Facade Of Simplicity

Contrary to what the repository pattern would have you believe, saving data in a data store isn’t always a simple process that is the same in all situations. Sometimes persisting data in the database requires special optimizations that are only valid in specific scenarios. To illustrate this, let’s again look at a process of saving a question at Stack Overflow with a traditional ORM.

When a user wants to add a question the process is simple, we just create a new instance of the question POCO and tell our ORM to save it to the database. We want to save all of it’s data because it’s all new. However what about when the use wants to edit his question?

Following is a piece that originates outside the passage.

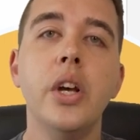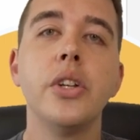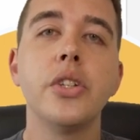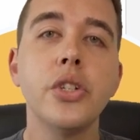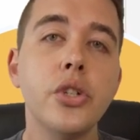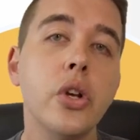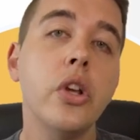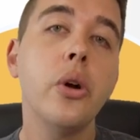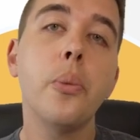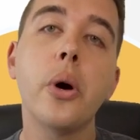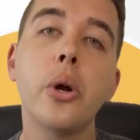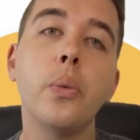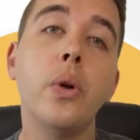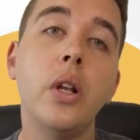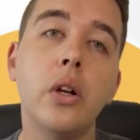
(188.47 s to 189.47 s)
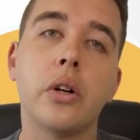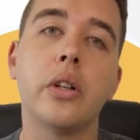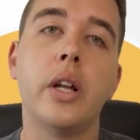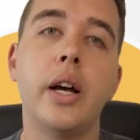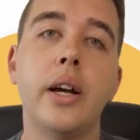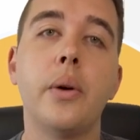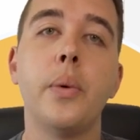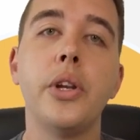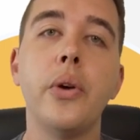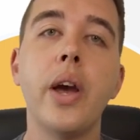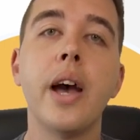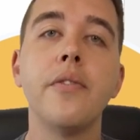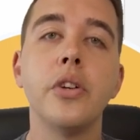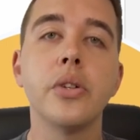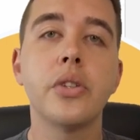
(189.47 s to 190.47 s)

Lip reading: to show you what it will look like when you have your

In all ORMs that I know of you must run a query to retrieve the record from the database, populate your POCO with the data, save the changes the user made to the question, then send the modified object back to the database for saving.

This has several inefficiencies to it. For starters it requires you to completely retrieve the data for the question from the database when none of it is actually relevant to us. To save the edits for a question we don’t care about how many upvotes it has, how many downvotes, the original date of posting, the user who made the original post of the question, we don’t even care what the original question was. All we care about is the new title, text, and tags for the question and we want those persisted, so why retrieve all that data. This may seem insignificant but when your application gets a lot of traffic this can cause a lot of repeated and unneeded traffic between your database and webserver. Since the database is usually the bottleneck in a web application, and there are situations you can be in with Sql Azure where you pay for DB bandwidth, this can end up costing you in the long run. Also consider the effect of having to mass update multiple records.

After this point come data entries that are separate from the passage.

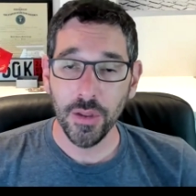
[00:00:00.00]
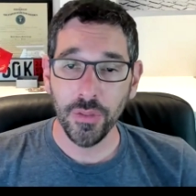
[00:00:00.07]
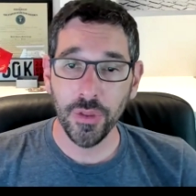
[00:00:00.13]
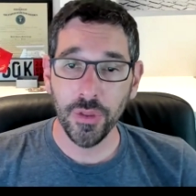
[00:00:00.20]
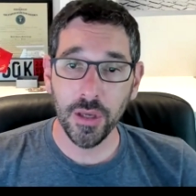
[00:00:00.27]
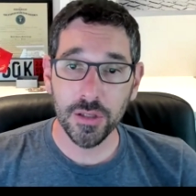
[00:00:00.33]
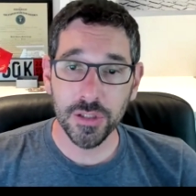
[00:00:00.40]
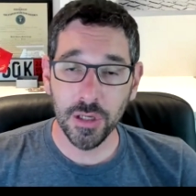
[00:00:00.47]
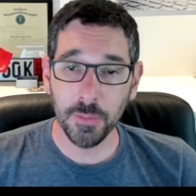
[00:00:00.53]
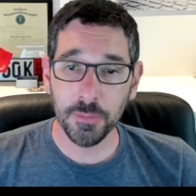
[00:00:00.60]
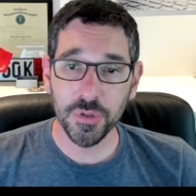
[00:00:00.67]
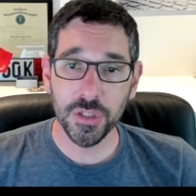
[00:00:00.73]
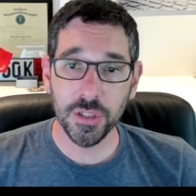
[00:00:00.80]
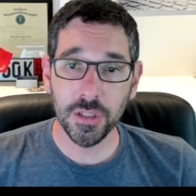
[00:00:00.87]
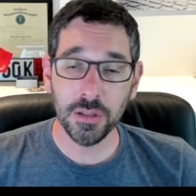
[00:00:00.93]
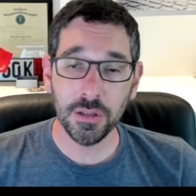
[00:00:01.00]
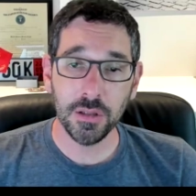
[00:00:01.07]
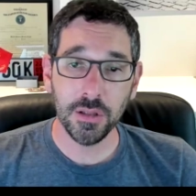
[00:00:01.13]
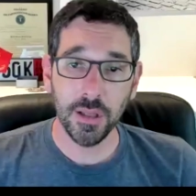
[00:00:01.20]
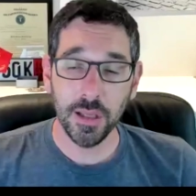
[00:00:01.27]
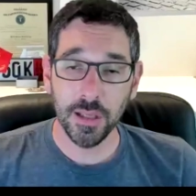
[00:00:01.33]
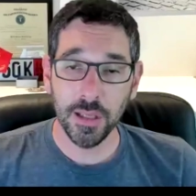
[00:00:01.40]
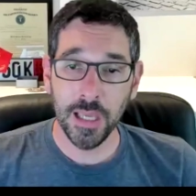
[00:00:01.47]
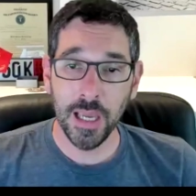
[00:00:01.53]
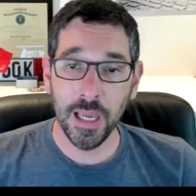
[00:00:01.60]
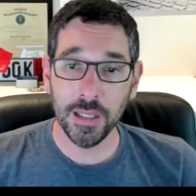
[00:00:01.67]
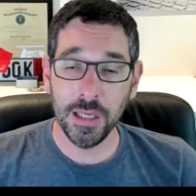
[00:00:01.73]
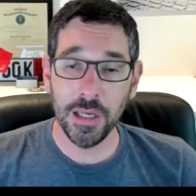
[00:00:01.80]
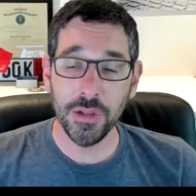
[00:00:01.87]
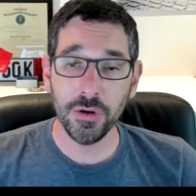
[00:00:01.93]
the assumption
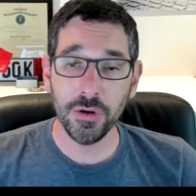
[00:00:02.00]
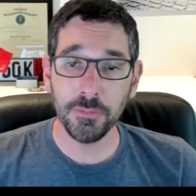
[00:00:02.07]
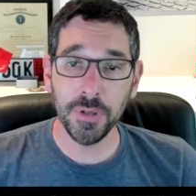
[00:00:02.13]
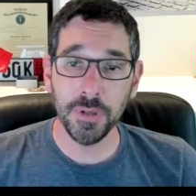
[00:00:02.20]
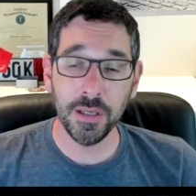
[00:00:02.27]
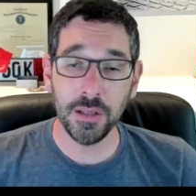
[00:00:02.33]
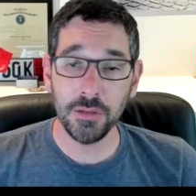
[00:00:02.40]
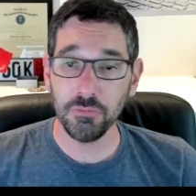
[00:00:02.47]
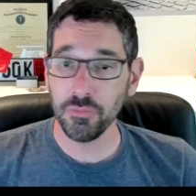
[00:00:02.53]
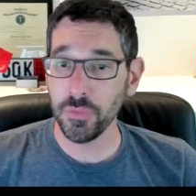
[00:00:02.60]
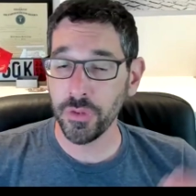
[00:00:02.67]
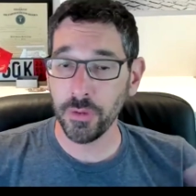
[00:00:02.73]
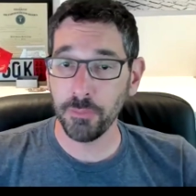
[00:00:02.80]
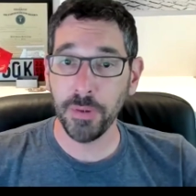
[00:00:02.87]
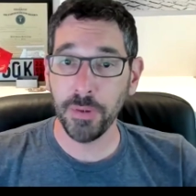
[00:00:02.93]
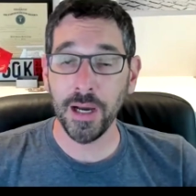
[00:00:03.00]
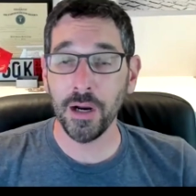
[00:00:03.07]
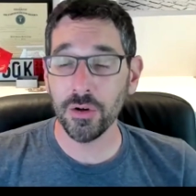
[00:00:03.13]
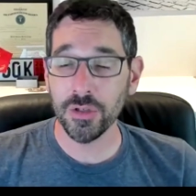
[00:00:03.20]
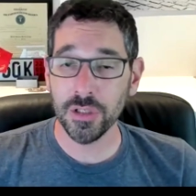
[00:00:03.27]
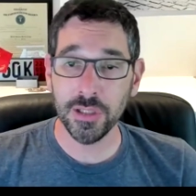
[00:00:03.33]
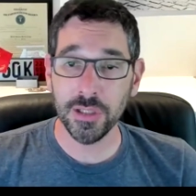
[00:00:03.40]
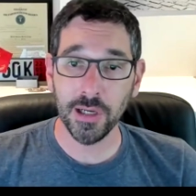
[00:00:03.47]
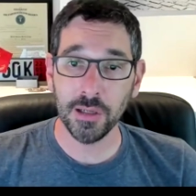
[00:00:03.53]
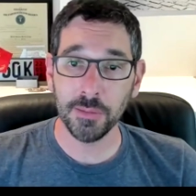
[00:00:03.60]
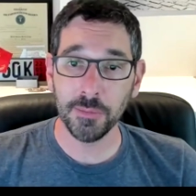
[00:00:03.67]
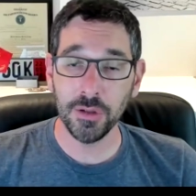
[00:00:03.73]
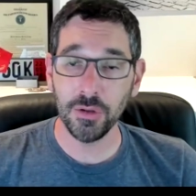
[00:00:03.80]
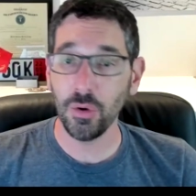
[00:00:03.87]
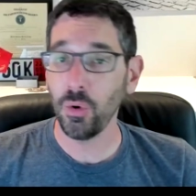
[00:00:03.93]
can either be the buyer's
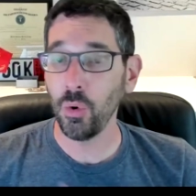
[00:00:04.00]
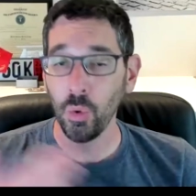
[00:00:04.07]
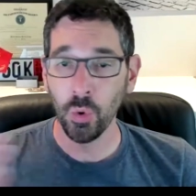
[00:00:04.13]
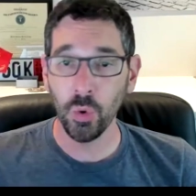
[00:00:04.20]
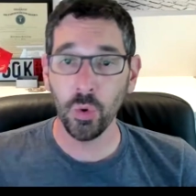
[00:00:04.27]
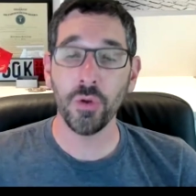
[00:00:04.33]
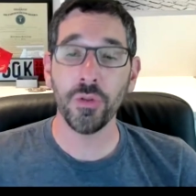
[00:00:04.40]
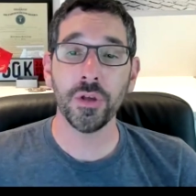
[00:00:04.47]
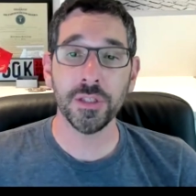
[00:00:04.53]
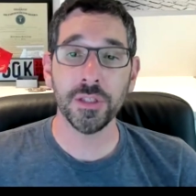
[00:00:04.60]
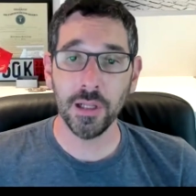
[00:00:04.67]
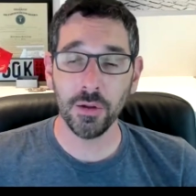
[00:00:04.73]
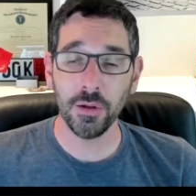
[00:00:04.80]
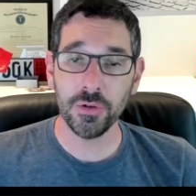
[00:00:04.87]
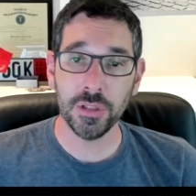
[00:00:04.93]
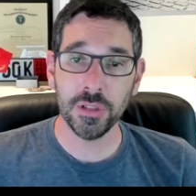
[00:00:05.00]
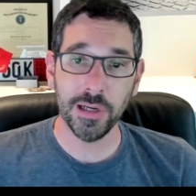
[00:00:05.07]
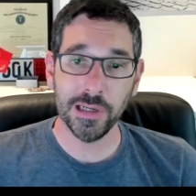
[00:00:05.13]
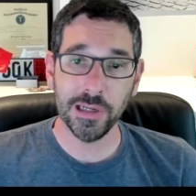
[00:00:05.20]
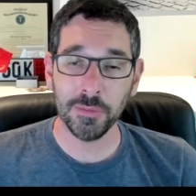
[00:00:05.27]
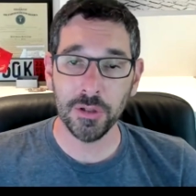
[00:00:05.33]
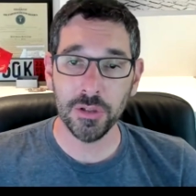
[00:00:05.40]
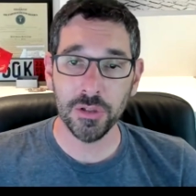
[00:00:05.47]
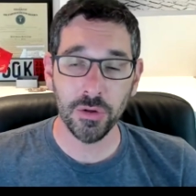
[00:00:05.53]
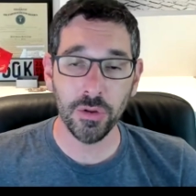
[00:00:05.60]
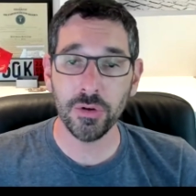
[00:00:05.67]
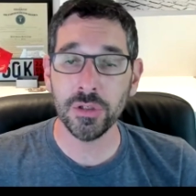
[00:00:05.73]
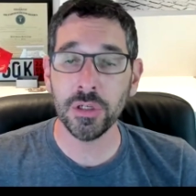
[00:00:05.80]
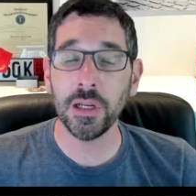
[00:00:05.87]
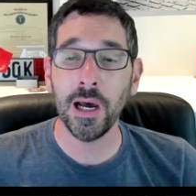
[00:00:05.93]
entitlement or the seller's entitlement. So
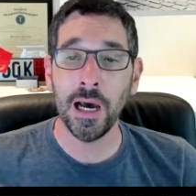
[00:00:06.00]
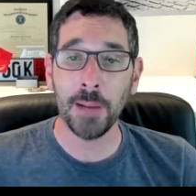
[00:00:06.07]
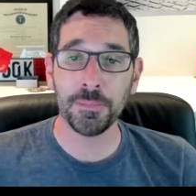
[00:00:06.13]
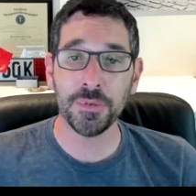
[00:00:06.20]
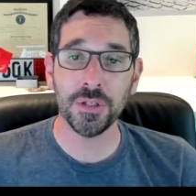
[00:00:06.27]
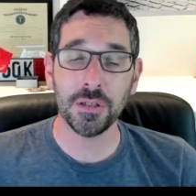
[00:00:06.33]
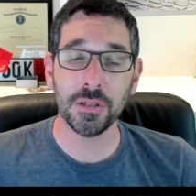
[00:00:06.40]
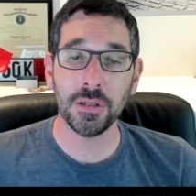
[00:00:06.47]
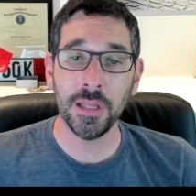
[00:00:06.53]
there's an option.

Most ORMs (or any one worth it’s salt) have some methods around this. The first usually involves creating a new POCO object with the modified data and telling the ORM that it should save the object as is. This is usually bad because it requires the POCO to already know all the data it probably shouldn’t, such as the number of upvotes, date it was created, etc.. If any of these properties aren’t set, then using this method will cause them to be nulled or zeroed out and will most likely cause data issues. It is very risky to do this, at least with Entity Framework. Another way around the inefficiency is to tell the ORM to use straight SQL to update the record, thus bypassing the the safety-net and security of ORM.

Both of these methods have their individual situations where they are beneficial, but rarely do you want to use one or the other all the time. Trying to abstract each of these situations into a data access layer that is database agnostic isn’t simple.

Persisting Data

So now the question becomes, how can I persist data in my ViewModel based DAL. To do this I have come up with the following interface:

public interface INonQuery<TViewModel, TReturn>
{
	TReturn Execute(TViewModel viewMode);
}

This interface states that you want to take the data from a specific view model and save it to the database, with a requested return type. This allows the developer to do performance optimizations on a situation by situation basis, but if need-be they can keep the implementation consolidated until they feel they need that optimization without breaking the application layer using the API

A ViewModel Based Data Access Layer – Optionally Consolidated Query Classes

After thinking upon my data access pattern outlined in my last post, I came up with the following interface to use for queries:

public interface IQuery<TViewModel, TCriteria>
{
	TViewModel Execute(TCriteria criteria);
}

I am very happy with this idea, as it seems to have multiple advantages over current data access patterns I have evaluated.

Optionally Consolidated Queries

One advantage that I see of this pattern is that it’s trivial to combine similar queries into one class, while keeping the business layer ignorant of the grouping.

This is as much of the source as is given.